SOUTHEAST SNAPSHOT, AUGUST 2006
Raleigh/Durham Industrial Market
The Raleigh/Durham industrial market is comprised of more than 19.4 million square feet of warehouse space and 14.8 million square feet of flex space. Together, the 34.2 million-square-foot market has a current vacancy rate of 16.9 percent, which is well below the vacancy rate recorded for each of the past 4 years. The warehouse market has shown particular vigor so far this year, declining 4.2 percentage points since the end of 2005 and 2.4 percentage points during the last quarter alone. Flex space has been the slowest to recover but is now showing an overall trend of improvement. Net absorption has been strong with more than 2 million square feet of flex and warehouse space absorbed since the first of the year. The vast majority of that occurred within the warehouse sector, which accounted for 87.6 percent of all space absorbed. The RTP/I-40 Corridor, which is not only the largest industrial submarket but has long been plagued by high vacancies and steadily declining asking rents, has turned the corner and now has a vacancy rate that, at 16.6 percent, is actually below that of the entire market.

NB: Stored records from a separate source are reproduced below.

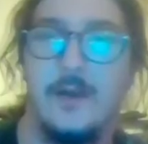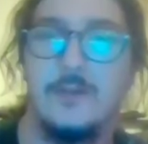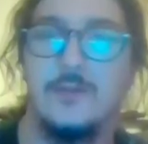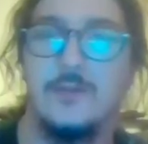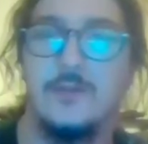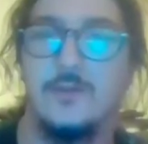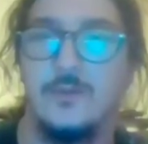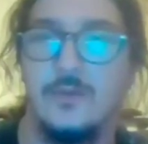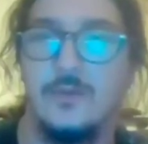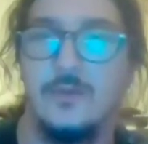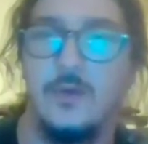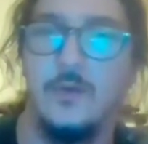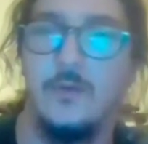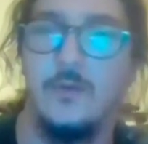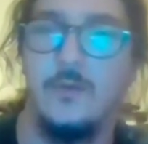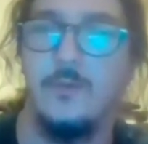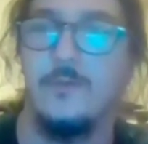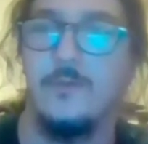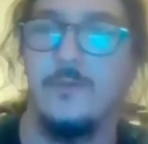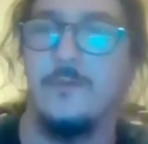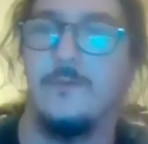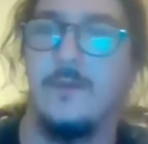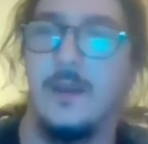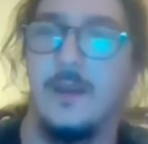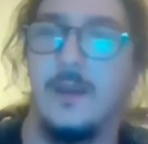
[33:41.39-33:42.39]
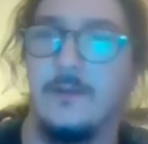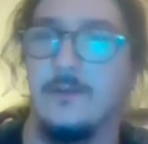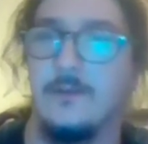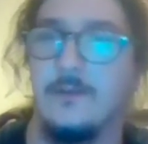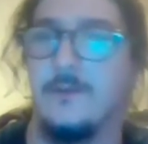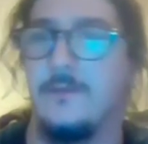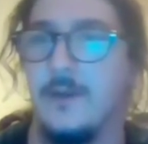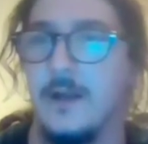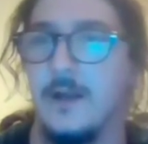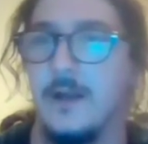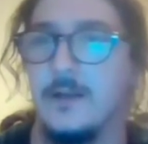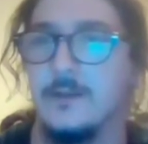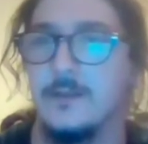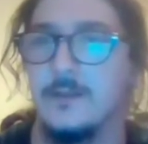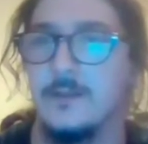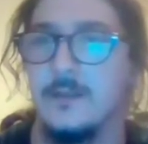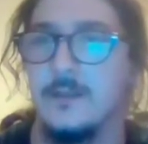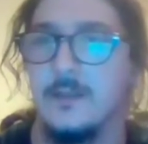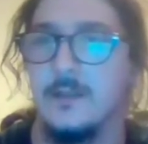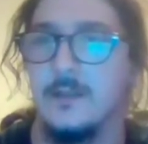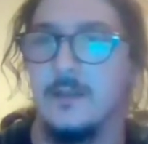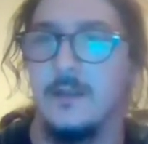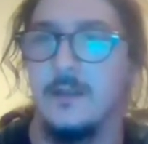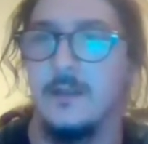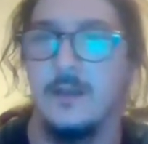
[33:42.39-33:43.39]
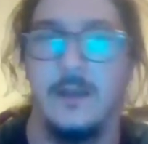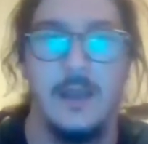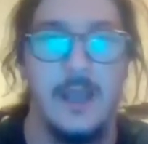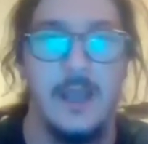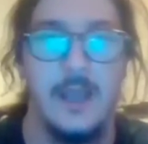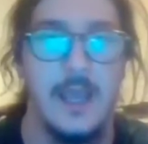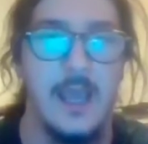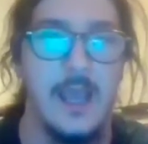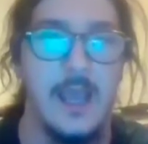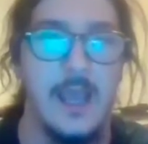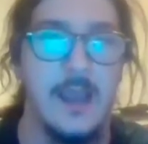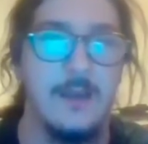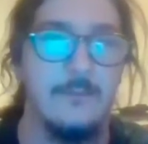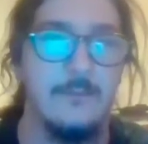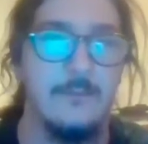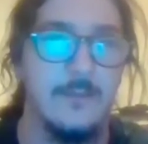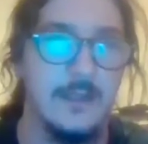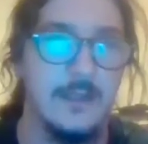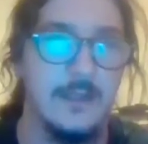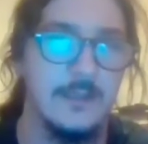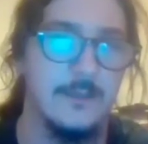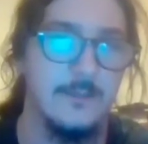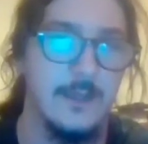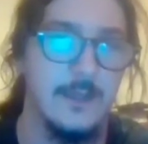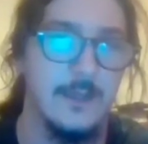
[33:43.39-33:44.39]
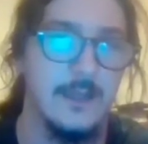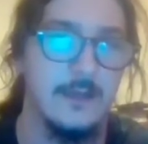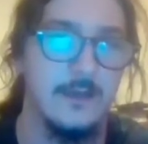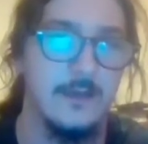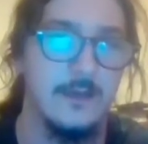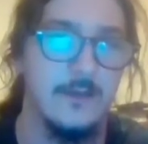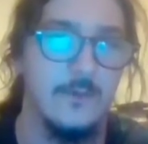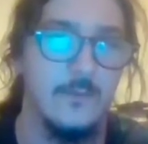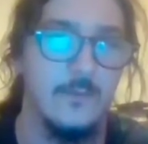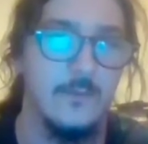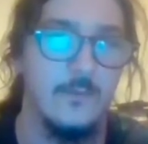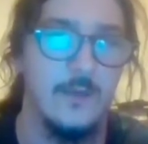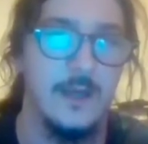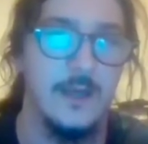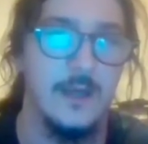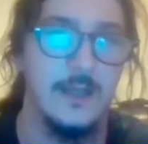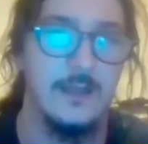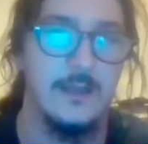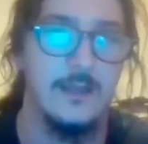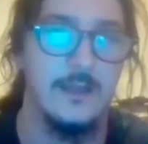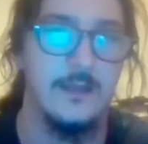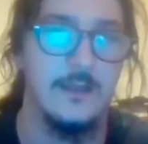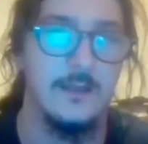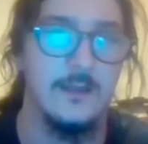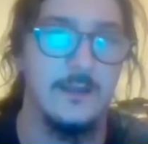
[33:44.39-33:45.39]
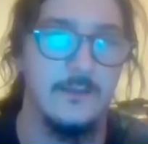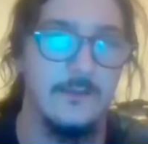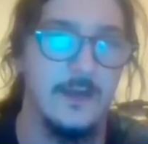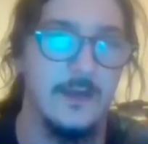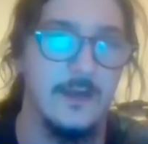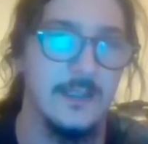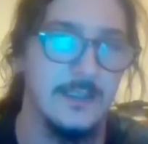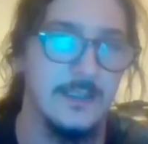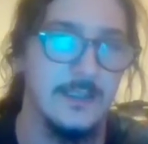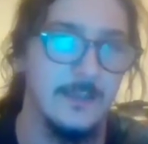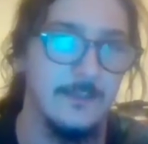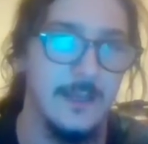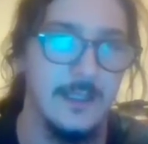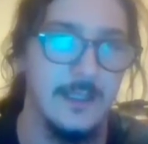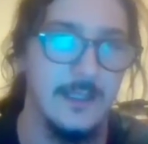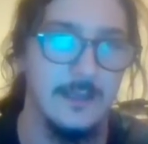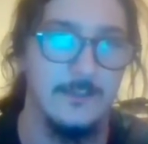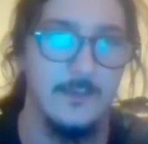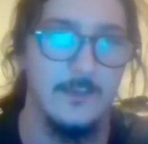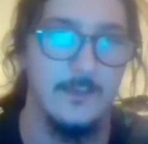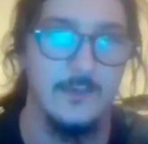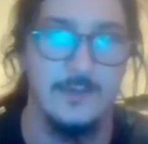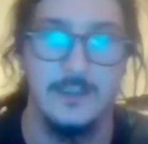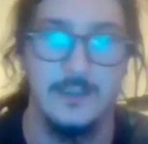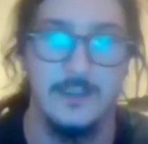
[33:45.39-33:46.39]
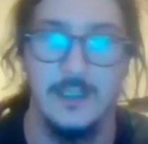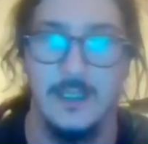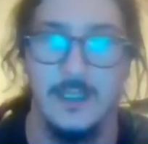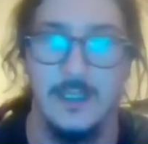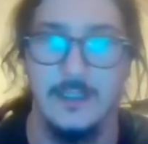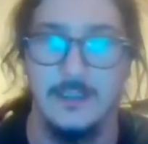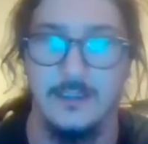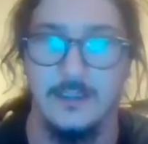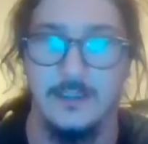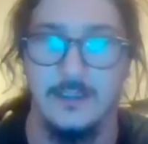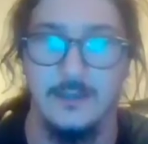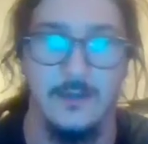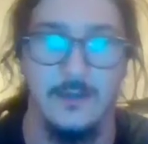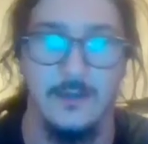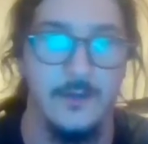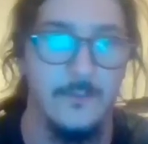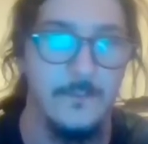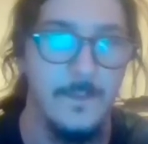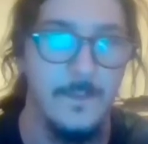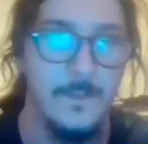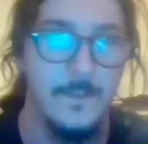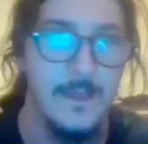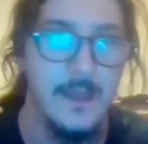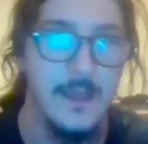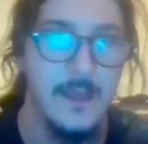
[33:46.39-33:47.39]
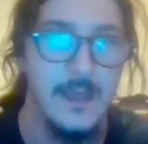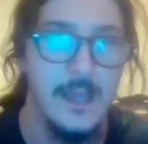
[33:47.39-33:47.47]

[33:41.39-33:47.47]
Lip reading: Find your 2 favorite fighters and mix them in with the fights that make the most sense, you know?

Average rental rates for industrial space in Raleigh/Durham are beginning to stabilize but it will likely take until at least the end of 2006 for rates to begin to edge upward to any notable degree market wide. While a steadily declining vacancy rate has certainly created momentum in the leasing market it has not yet been pronounced enough for any aggressive rental rate growth. Still, as leasing activity continues to pick up, some landlords are beginning to price the recovery into their rents with incremental gains at some area developments beginning to appear.

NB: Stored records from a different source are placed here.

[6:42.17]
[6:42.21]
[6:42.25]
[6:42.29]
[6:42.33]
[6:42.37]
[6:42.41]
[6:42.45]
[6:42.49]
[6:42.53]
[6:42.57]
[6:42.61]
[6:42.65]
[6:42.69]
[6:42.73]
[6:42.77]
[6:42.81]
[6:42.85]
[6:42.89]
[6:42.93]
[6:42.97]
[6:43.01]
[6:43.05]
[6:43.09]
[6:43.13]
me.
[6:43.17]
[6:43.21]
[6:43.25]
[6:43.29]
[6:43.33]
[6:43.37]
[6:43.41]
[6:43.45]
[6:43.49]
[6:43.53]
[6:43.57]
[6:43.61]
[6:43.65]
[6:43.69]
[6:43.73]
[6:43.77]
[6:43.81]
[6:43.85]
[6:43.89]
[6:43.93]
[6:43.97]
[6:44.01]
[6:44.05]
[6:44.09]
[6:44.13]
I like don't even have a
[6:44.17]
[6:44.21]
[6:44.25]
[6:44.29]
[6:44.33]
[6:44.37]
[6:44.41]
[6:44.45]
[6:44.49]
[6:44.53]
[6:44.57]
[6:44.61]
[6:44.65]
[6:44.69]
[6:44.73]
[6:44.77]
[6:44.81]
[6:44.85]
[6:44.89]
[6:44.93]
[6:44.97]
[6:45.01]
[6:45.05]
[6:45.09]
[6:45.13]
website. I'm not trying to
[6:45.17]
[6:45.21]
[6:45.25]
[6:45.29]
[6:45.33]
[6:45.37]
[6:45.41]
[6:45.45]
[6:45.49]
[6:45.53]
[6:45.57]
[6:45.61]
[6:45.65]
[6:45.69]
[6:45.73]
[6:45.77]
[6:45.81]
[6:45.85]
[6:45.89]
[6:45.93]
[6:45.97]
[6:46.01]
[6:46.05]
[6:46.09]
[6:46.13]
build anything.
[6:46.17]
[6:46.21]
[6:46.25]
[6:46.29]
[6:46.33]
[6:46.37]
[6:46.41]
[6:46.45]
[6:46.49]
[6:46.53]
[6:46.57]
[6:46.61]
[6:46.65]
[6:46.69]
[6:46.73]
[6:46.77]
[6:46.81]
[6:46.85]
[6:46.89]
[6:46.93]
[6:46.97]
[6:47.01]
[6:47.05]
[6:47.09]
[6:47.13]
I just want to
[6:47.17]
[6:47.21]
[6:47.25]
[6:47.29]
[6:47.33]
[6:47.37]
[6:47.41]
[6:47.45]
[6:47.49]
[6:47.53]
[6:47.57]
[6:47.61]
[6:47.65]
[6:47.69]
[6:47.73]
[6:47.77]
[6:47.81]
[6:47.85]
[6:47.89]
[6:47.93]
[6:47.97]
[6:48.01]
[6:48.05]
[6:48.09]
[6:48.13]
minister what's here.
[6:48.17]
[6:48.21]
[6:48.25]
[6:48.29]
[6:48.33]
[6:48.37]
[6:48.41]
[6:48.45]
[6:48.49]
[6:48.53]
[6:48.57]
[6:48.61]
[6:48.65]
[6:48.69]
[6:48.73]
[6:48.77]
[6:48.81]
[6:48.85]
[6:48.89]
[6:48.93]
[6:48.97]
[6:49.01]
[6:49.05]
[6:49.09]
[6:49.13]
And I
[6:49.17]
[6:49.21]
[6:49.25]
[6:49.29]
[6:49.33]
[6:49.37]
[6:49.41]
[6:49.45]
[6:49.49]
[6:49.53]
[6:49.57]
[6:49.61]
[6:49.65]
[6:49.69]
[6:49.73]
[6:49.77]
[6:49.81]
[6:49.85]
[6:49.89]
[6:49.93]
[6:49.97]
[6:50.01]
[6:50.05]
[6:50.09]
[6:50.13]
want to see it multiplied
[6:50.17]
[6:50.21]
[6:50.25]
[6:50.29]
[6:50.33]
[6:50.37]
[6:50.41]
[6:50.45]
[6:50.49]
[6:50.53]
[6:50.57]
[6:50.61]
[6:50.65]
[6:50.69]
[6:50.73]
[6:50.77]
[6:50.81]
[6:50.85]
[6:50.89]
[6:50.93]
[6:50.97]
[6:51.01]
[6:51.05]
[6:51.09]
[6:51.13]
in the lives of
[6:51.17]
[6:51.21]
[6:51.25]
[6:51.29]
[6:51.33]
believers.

One thing is certain — a steady and marked broad-base recovery is clearly underway. Both large companies and venture-backed start-ups in nearly all industries have participated in absorbing flex and warehouse supply throughout much of the Triangle. There has been an increasing level of activity among pharmaceutical companies, tech-related firms and suppliers of home goods. Additionally, economic growth, relatively low interest rates, and fairly favorable transaction terms have all served to fuel the recovery.

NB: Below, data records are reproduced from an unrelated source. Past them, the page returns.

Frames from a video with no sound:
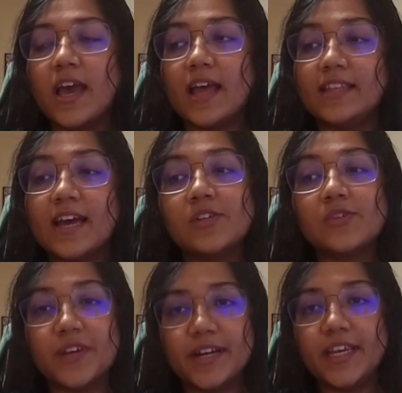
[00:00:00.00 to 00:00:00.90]
And that
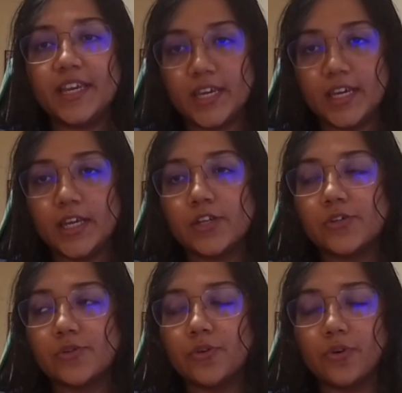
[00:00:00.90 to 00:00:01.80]
is very key
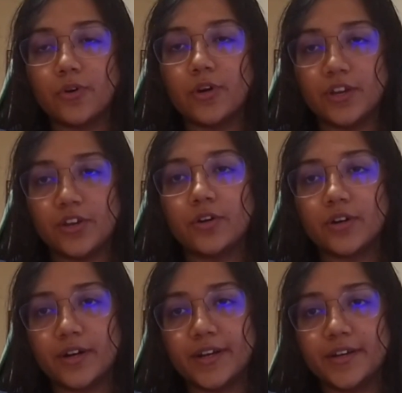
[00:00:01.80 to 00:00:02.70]
to grow in your
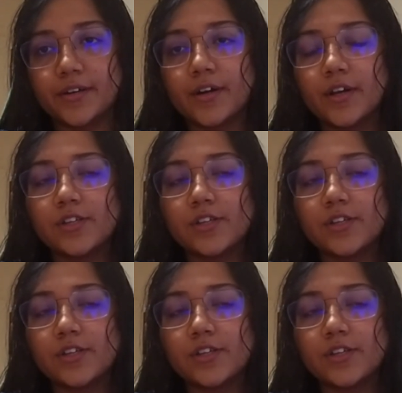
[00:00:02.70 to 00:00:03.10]
career.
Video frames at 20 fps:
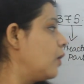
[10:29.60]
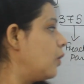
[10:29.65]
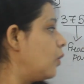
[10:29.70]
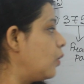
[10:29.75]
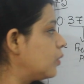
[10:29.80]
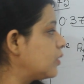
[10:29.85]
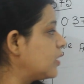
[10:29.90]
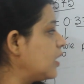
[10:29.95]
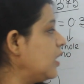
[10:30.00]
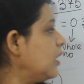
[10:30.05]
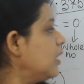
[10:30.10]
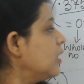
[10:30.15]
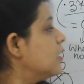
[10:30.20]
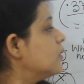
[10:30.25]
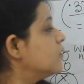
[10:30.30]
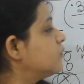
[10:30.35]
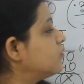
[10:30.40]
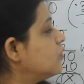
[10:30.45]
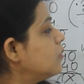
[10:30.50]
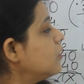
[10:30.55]
Okay,
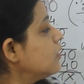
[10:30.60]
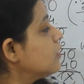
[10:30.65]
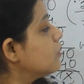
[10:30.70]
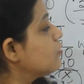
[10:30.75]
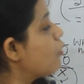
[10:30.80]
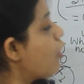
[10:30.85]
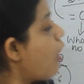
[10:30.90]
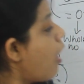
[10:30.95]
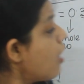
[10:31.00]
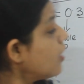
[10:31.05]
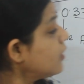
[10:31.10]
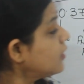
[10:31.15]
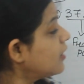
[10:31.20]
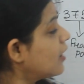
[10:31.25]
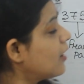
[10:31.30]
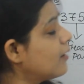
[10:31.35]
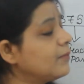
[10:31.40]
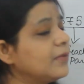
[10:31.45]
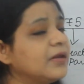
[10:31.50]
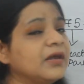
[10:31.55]
so
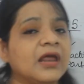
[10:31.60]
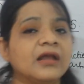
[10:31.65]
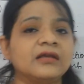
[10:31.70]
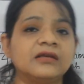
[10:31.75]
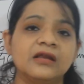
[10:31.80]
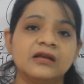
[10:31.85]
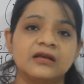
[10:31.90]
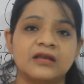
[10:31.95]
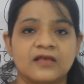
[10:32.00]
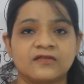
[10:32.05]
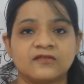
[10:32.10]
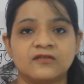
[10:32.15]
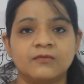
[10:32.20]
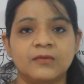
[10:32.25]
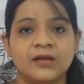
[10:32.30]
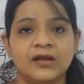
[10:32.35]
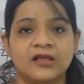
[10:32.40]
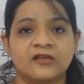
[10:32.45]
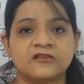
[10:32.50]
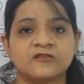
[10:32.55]
non-terminating decimal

Speculative construction within the industrial market is virtually absent with only 50,600 square feet underway. The only notable project is a 33,000-square-foot warehouse building under construction on Corporation Parkway in Eastern Wake County, due for delivery later in the summer. Continued restraint on the part of developers will ensure that supply does not outpace the rate of demand, although the steadily rising costs of fuel and building materials have already served to temporarily hamper the urge to build.
Heading into the third quarter GVA Advantis expects continued strong economic fundamentals to fuel leasing activity within the local industrial market. Sustained employment growth should remain a notable trend and the area’s unemployment rate, barring a significant shock, should remain well below state and national levels.
— David Oddo is managing director for GVA Advantis in Durham, North Carolina.